Klocek has lost his teaching position and school-paid health insurance benefits, and faces a bleak future due to his chronic health problems. He is guilty of a thought-crime, challenging the pro-Palestinian, anti-Israel mindset which has come to dominate the DePaul campusKlocek’s challenge to this new campus orthodoxy occurred in a cafeteria during a student activities fair last September. For 15-20 minutes, Klocek, who is Catholic, not Jewish, confronted a group of 8 students manning two tables for the groups Students for Justice in Palestine, and United Muslims Moving Ahead. Klocek says he argued that the materials the groups were disseminating were one-sided. On this, he is indisputably correct. Neither group pretends to provide balanced information on the Israeli Palestinian conflict. That of course, is perfectly understandable and acceptable. These are advocacy groups.
Klocek says the discussion was heated at times, and he admits to raising his voice. He says he told the students that Palestinians were Arabs who lived in the West Bank and Gaza – that they had no unique national historical identity. He challenged one student’s assertion that Israel was behaving like the Nazis. He stated that while most Muslims were not terrorists, pretty much all terrorists these days were Muslim. This statement had originally been made by the manager of an Arab news channel, and had recently been quoted in the Chicago Sun Times. It has the incidental merit of being true.
Clearly, the students were not used to such a challenge.

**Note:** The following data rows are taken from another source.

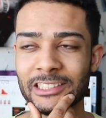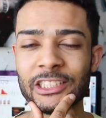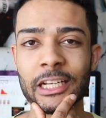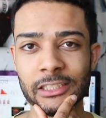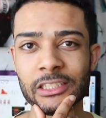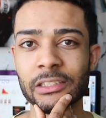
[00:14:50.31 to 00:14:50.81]

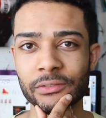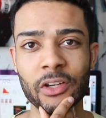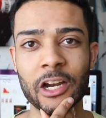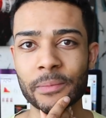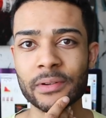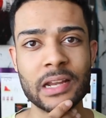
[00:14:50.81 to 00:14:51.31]
Change the
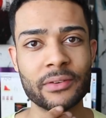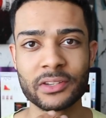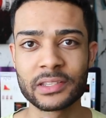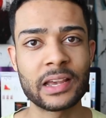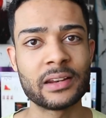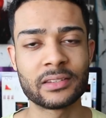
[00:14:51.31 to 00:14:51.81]
environment. Never
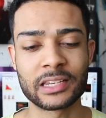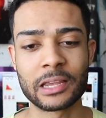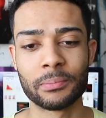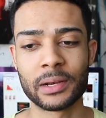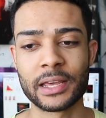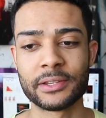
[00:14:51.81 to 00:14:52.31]
stay in the
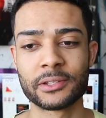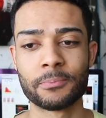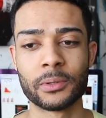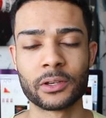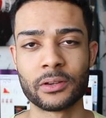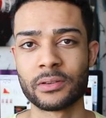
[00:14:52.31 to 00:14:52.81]
same place,
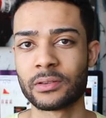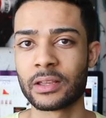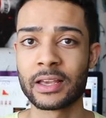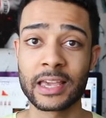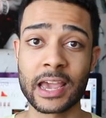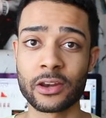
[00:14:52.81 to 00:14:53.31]
because
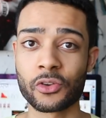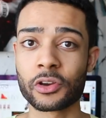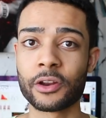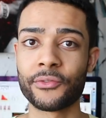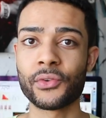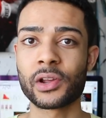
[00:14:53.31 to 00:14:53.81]
again, you're
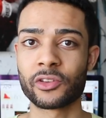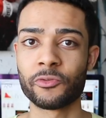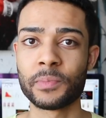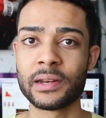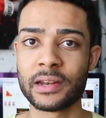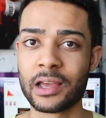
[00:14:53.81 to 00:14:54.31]
going to feel like
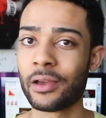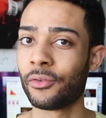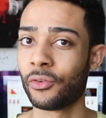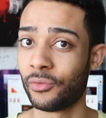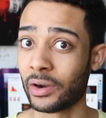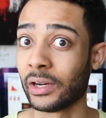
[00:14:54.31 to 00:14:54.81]
you've been there
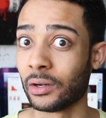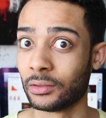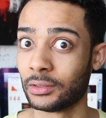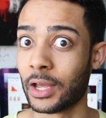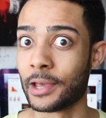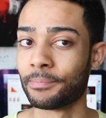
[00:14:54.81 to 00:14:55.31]
for a very
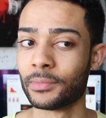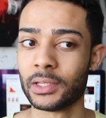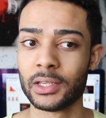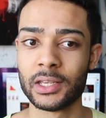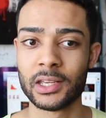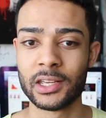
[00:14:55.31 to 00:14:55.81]
long time.
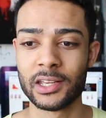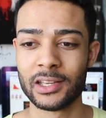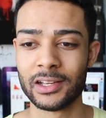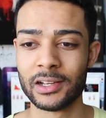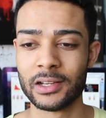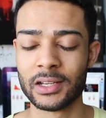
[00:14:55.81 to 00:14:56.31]

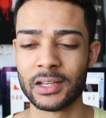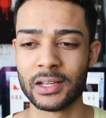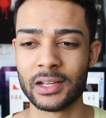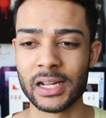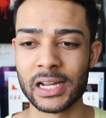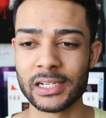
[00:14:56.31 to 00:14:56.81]

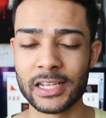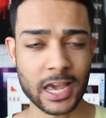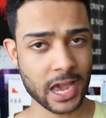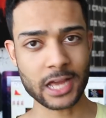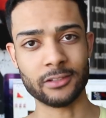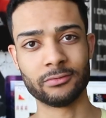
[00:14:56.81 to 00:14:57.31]
And
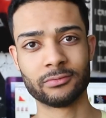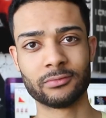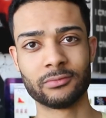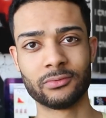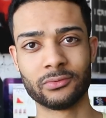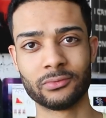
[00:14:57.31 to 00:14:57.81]
yeah,
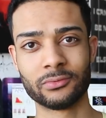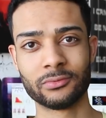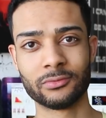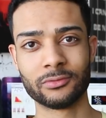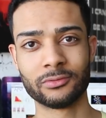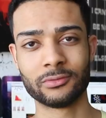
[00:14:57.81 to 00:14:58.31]

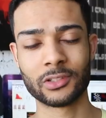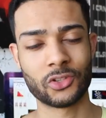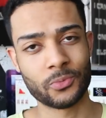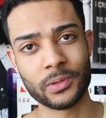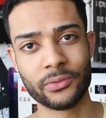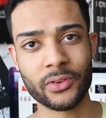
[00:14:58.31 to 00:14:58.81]

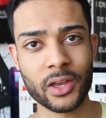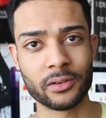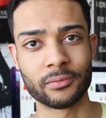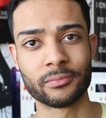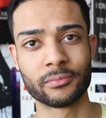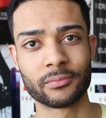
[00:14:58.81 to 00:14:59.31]
this has been
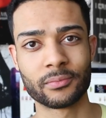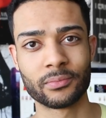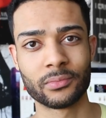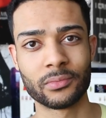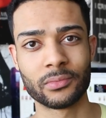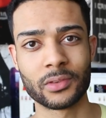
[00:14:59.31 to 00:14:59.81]
fun.
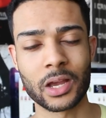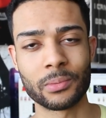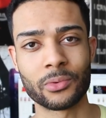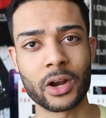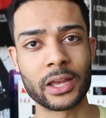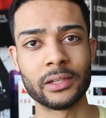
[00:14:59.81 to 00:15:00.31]

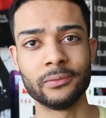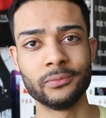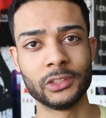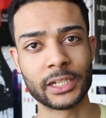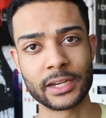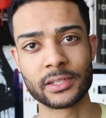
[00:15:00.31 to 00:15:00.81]
I'm Ryan
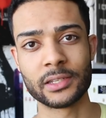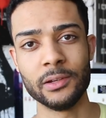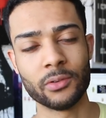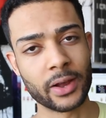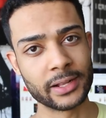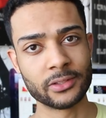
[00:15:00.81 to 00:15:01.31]

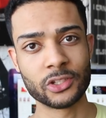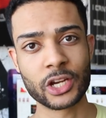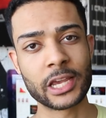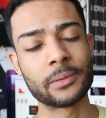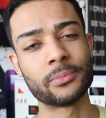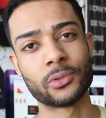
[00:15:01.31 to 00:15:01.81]
JC, Ryan
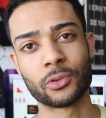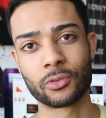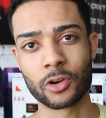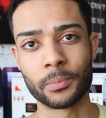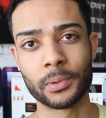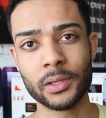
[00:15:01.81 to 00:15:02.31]
James
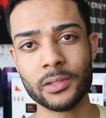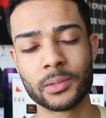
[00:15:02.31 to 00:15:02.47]
Cropper.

DePaul in fact has gone out of its way in recent years to make the campus dialogue “safe” for Muslim and Arab students. The University administration warned the campus community after the September 11th attacks that offensive speech hostile to Muslims would not be tolerated.

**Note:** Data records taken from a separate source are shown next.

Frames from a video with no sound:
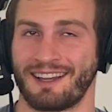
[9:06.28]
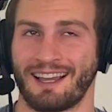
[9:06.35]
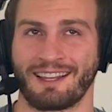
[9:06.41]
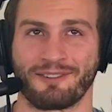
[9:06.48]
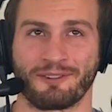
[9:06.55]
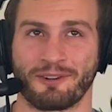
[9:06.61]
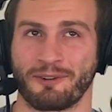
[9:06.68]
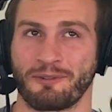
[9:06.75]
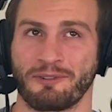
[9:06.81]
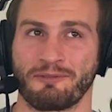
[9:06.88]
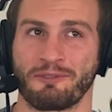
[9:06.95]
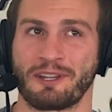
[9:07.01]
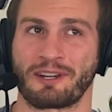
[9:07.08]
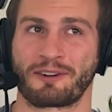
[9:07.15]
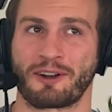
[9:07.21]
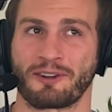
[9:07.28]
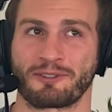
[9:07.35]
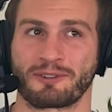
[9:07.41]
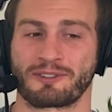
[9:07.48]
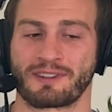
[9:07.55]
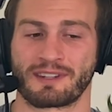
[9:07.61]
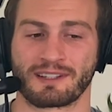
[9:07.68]
I don't know. You hear all
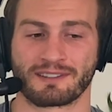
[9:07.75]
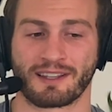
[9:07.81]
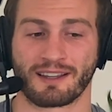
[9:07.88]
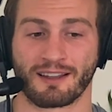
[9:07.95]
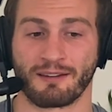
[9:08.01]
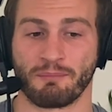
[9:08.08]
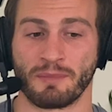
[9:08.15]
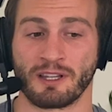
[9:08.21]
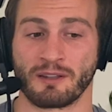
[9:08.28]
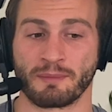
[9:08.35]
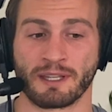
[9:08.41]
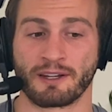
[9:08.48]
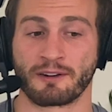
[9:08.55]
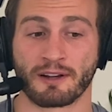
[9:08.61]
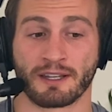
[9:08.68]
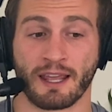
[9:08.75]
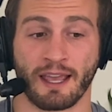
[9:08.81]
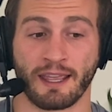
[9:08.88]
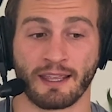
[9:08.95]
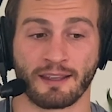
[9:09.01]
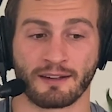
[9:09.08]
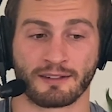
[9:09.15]
sorts of things like a millimeter a
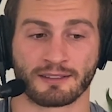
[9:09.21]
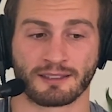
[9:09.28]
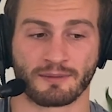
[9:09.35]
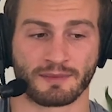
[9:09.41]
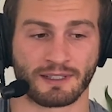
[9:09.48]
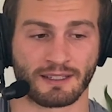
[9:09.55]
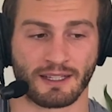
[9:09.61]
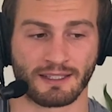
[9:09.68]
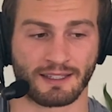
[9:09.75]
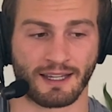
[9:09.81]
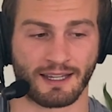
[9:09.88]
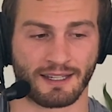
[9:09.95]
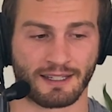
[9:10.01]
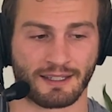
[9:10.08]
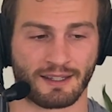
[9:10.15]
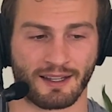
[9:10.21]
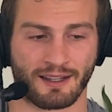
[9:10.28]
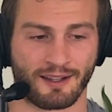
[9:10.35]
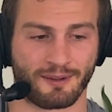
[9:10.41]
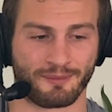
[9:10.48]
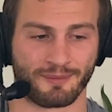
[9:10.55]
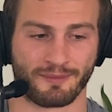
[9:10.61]
day or something yeah. like that.
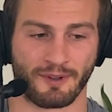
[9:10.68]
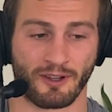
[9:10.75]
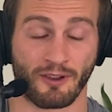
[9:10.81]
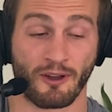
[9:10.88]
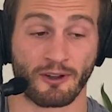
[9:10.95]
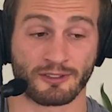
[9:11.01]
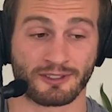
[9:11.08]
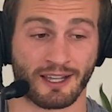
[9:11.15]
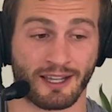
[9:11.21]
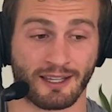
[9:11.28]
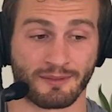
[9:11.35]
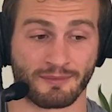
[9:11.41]
Um, a I've long heard time. like a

But speech hostile to Jews, or Israelis, or for that matter, the great mass of Americans grieving and offended by the 9/11 attacks, was perfectly legitimate. While New York and Washington were digging up their 3,000 dead, Muslims students at DePaul were using the post 9/11 environment to publicly attack America and Israel for their crimes and policies at campus forums, paid for with student fees. The campus has welcomed representatives of the Palestinian terror group Islamic Jihad to campus. The scurrilous propaganda “documentary” Jenin Jenin has been shown on campus.
What is surprising at DePaul is that groups which might normally come to the defense of a beleaguered professor unjustly removed from his position have been nowhere in sight. The ACLU has been silent. The American Association of University Professors (AAUP) has also not yet gotten involved. Perhaps for these groups, the “crime” of defending Israel may trump a professor’s right to free speech.
The University wasted little time after hearing of the students’ complaints about Klocek. The students first met with their advisors and then with a series of University administration members. They said that he had insulted them and their religion and (imagine this!) acted as if he was right and they were wrong. DePaul accepted the charges in toto and without holding a hearing (to which Klocek was entitled) quickly suspended the Professor.
The Muslim students also sent out an email to a large population at DePaul declaring a fatwa on Klocek for insulting Islam. With the recent history of the murder of Theo Van Gogh in the Netherlands, and the secret life of Salmon Rushdie for more than a decade since the Iranian fatwa directed against him, one might have expected DePaul to have viewed this email as possibly threatening to Professor Klocek, and as potentially criminal behavior.